Segment Open

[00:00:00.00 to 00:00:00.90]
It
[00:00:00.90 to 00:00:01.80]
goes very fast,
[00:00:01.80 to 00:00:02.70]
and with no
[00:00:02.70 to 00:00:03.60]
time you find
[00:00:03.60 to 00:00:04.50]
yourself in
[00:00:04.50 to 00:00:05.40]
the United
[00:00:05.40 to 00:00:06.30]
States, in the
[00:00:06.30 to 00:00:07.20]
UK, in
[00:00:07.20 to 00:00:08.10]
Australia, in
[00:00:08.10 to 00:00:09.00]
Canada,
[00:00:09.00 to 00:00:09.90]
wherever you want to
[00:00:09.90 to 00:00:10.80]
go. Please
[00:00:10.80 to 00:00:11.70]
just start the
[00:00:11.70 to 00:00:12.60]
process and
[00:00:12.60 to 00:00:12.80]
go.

Segment Closed

Your goal |
What do the lines from the one with "[00:00:00.90 to 00:00:01.80]" through the last line of the entries say? Print them word for word, both ends included, and nothing else.

Finished exercise |
[00:00:00.90 to 00:00:01.80]
goes very fast,
[00:00:01.80 to 00:00:02.70]
and with no
[00:00:02.70 to 00:00:03.60]
time you find
[00:00:03.60 to 00:00:04.50]
yourself in
[00:00:04.50 to 00:00:05.40]
the United
[00:00:05.40 to 00:00:06.30]
States, in the
[00:00:06.30 to 00:00:07.20]
UK, in
[00:00:07.20 to 00:00:08.10]
Australia, in
[00:00:08.10 to 00:00:09.00]
Canada,
[00:00:09.00 to 00:00:09.90]
wherever you want to
[00:00:09.90 to 00:00:10.80]
go. Please
[00:00:10.80 to 00:00:11.70]
just start the
[00:00:11.70 to 00:00:12.60]
process and
[00:00:12.60 to 00:00:12.80]
go.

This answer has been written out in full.